Nearly half of all jewellery bought in India is bridal-themed, with gold as the default choice, traditionally benefiting companies like Titan Co. and Kalyan Jewellers India Ltd. This year, after a sluggish first half as inflation-hit consumers tightened their purse strings, these companies are hopeful of an improved second half. They are mostly counting on the higher number of auspicious days to drive sales.
"Once gold prices corrected post the custom duty reduction, many people came in," Ajoy Chawla, chief executive officer of Titan's jewellery division, said during a post-results call. "And because festive is a good period to pick up jewellery, the wedding [demand] picked up. We think it's a good run ahead for the next two quarters."
Apparel
Weddings also account for over 10% of the apparel industry's revenue. But wedding-related spending in the first half of the fiscal — with 11 auspicious dates — remained subdued, mirroring the wider economic slowdown. Companies like Aditya Birla Fashion and Retail Ltd. and Raymond Lifestyle Ltd. are now banking on the estimated 48 lakh weddings scheduled over just 17 days in November and December to revive their fortunes. The fourth quarter offers more hope, with a total of 21 auspicious dates.
"It's been a tough H1... but so far, [in Q3] we have had a decent start," said Vishak Kumar, the CEO of lifestyle business at ABFRL. "We still have to watch out how it pans out during November, December. The good news is, there are a lot of wedding dates through this period, so I believe it should be a decent quarter."
For its premium ethnic wear brands such as Tasva and designer-led brands portfolio, which includes Sabyasachi, the company expects a "stronger growth" as the rest of the wedding season plays out in the second half.
While wedding spends tend to be more urban-led, there are still many ceremonies planned in rural areas, especially since the first half of the year saw fewer rural weddings, Raymond Lifestyle Managing Director Sunil Kataria said. The industry is expecting to benefit as the backlog of weddings unfolds, he added.
There is a clear rural recovery, and I think that is a positive trigger.Sunil Kataria, managing director, Raymond Lifestyle
While companies are upbeat, a host of experts have cautioned that the seasonal surge may not translate into sustained growth throughout the year amid ongoing economic uncertainties influencing consumer behaviour.

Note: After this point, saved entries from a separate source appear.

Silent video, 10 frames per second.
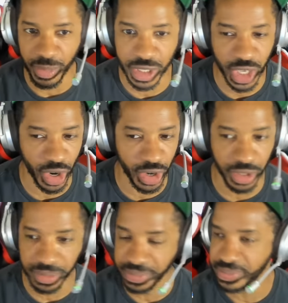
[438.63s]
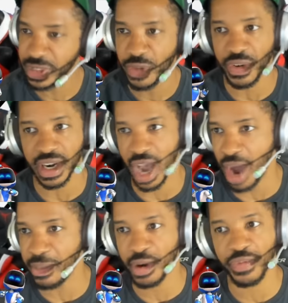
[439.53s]
Returnal,
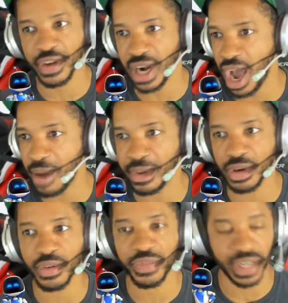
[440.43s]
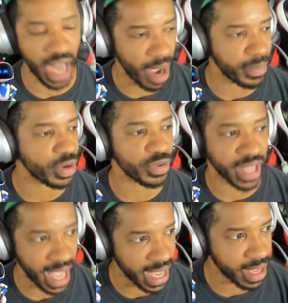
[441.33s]
phenomenal, phenomenal, phenomenal
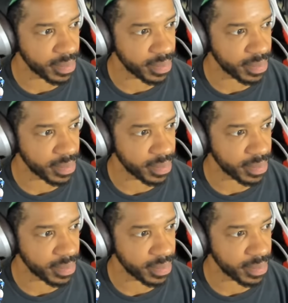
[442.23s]
game.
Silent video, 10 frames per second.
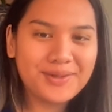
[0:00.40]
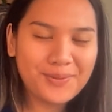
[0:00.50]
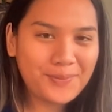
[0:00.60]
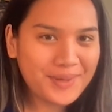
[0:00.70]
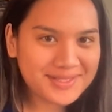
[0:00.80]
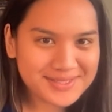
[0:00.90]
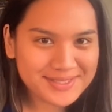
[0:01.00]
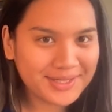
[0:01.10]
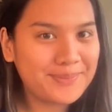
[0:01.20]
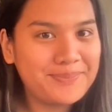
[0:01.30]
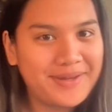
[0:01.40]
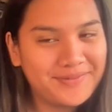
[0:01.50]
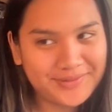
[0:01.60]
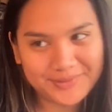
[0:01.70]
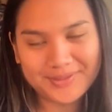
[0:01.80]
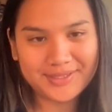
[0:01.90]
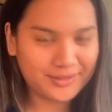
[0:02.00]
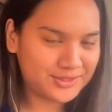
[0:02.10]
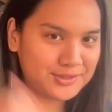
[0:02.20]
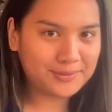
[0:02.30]
What's up,
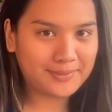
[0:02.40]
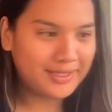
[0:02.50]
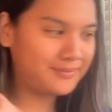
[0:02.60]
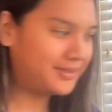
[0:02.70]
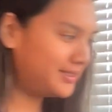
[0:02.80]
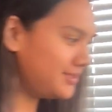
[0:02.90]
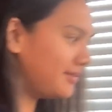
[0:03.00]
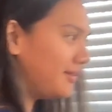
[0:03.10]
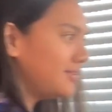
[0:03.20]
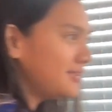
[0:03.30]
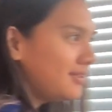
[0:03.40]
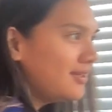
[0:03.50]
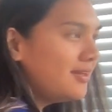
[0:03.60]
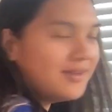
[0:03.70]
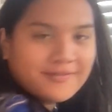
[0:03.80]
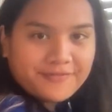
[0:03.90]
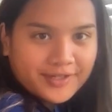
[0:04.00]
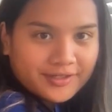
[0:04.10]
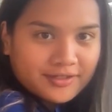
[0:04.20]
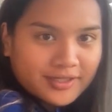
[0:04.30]
everyone? Don't mind my dog's
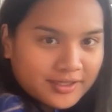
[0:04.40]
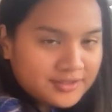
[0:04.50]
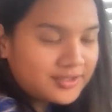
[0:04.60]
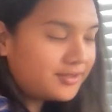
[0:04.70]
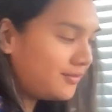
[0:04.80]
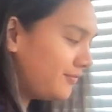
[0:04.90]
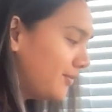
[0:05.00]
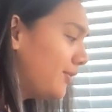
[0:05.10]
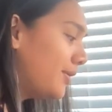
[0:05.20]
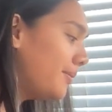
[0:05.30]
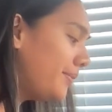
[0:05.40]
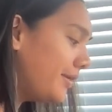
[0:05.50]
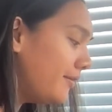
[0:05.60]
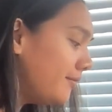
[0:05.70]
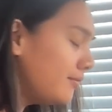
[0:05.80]
fingernails on the floor, but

"We will definitely see some uptick in specific categories like jewellery, alcobev and apparel," said Abneesh Roy, executive director, Nuvama Institutional Equities. "But our broader sense is that wedding spends in big metros will still be muted as urban slowdown weighs on consumption."

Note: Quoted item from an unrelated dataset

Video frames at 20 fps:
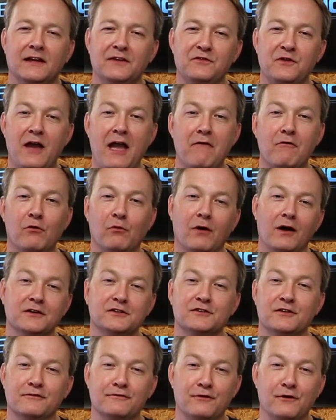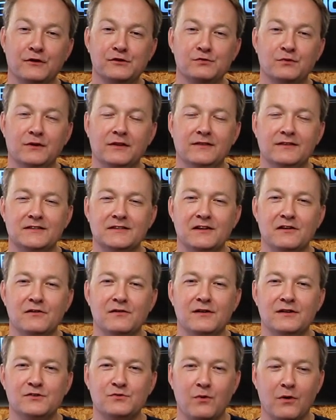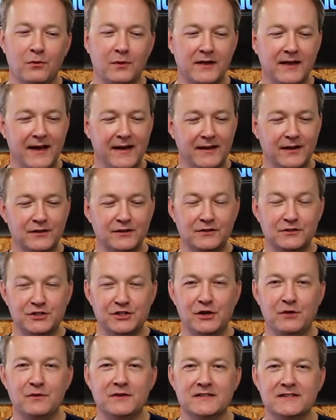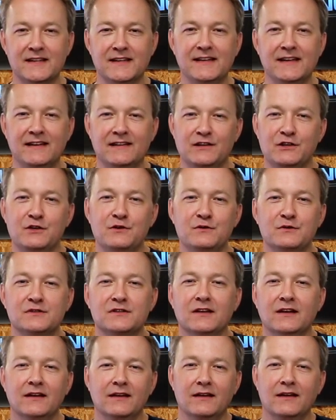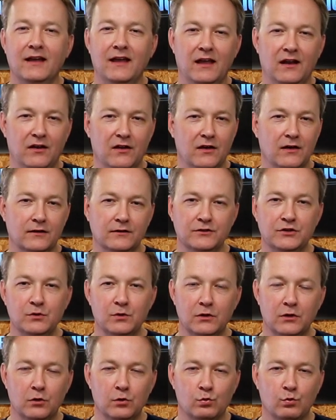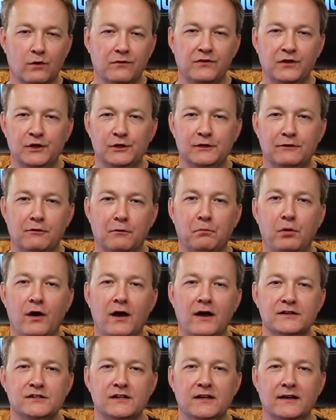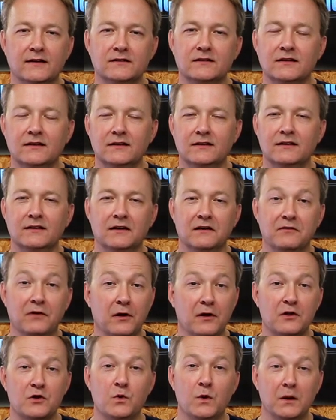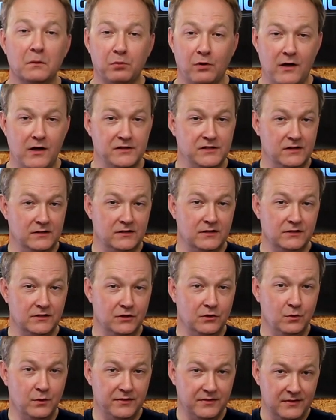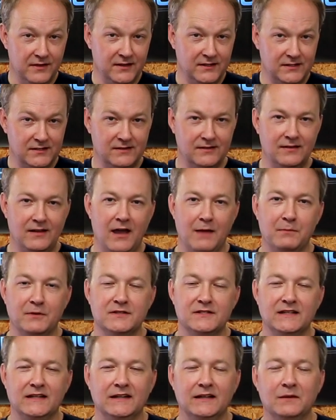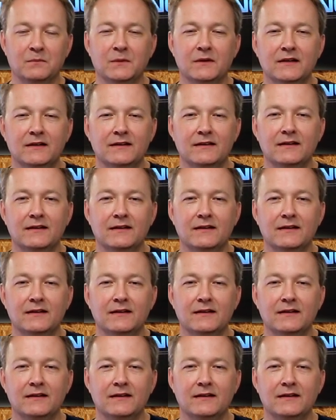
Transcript: If you haven't watched the first one in the series where we kind of show this thing in use and do a little reveal of a project, a very quick project to do with this type of setup,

Corporates are feeling confident of the second half of the fiscal after a tepid first six months, driven by the expected rise in government spending, according to Anish Damania, CEO of JM Financial Institutional Securities. "However, we will start seeing a pickup in urban consumption probably next year, first-quarter onwards."
Aditi Nayar, chief economist at ICRA also believes that there is a possibility that rural areas will drive the overall consumption growth in the second half of this fiscal due to better income visibility and improving sentiment.

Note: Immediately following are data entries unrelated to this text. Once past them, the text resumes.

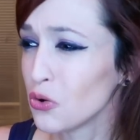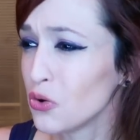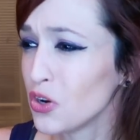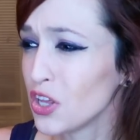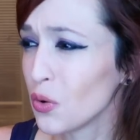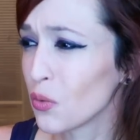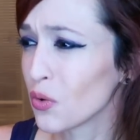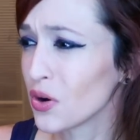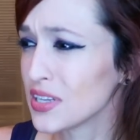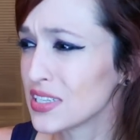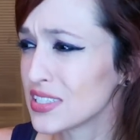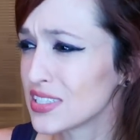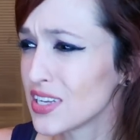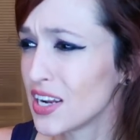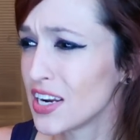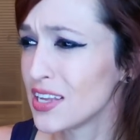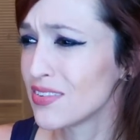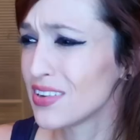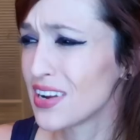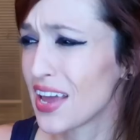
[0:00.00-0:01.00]
Cooney where it's
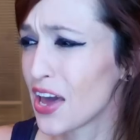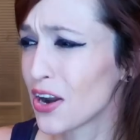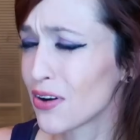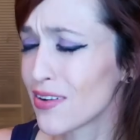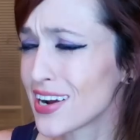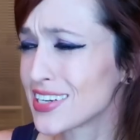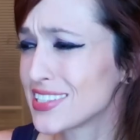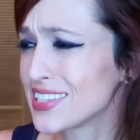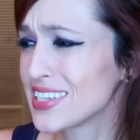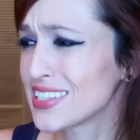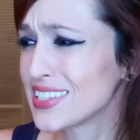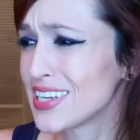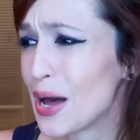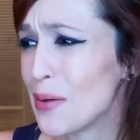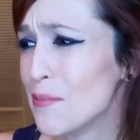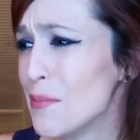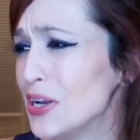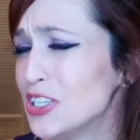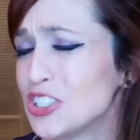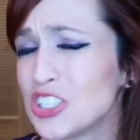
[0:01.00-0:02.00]
not even, anorexia is
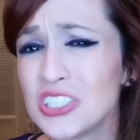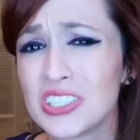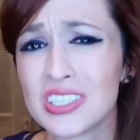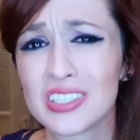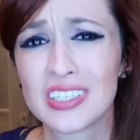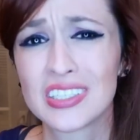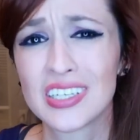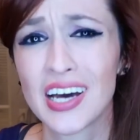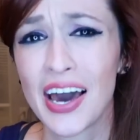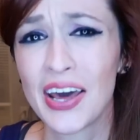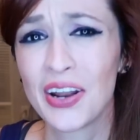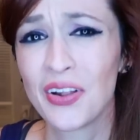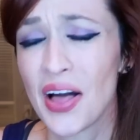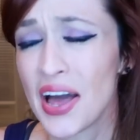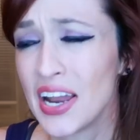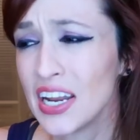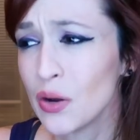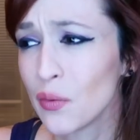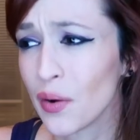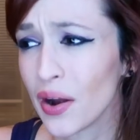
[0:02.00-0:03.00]
not mentioned in the title
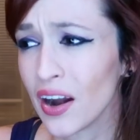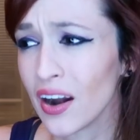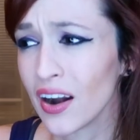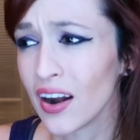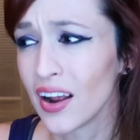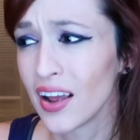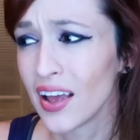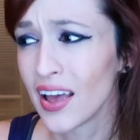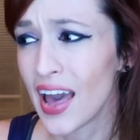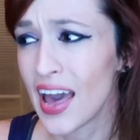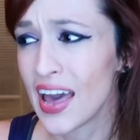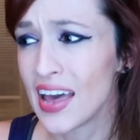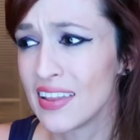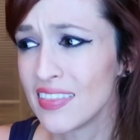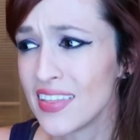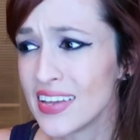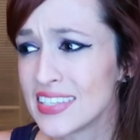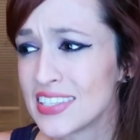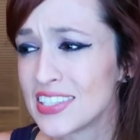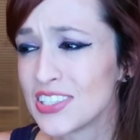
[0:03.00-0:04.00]
anywhere, and they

Urban consumption is likely to remain uneven in the remainder of the fiscal.Aditi Nayar, chief economist, ICRA
Teresa John, an economist with Nirmal Bang Institutional Equities, concurred. "Discretionary consumption beyond the basics remains constrained."
John said the triggers for a potential recovery could be moderation in food inflation and a pickup in government spending on infrastructure, which could lead to more employment generation in construction jobs as well as sustained recovery in private capital expenditure. "And this won't happen overnight, so we can expect urban slowdown to persist for at least a few more months."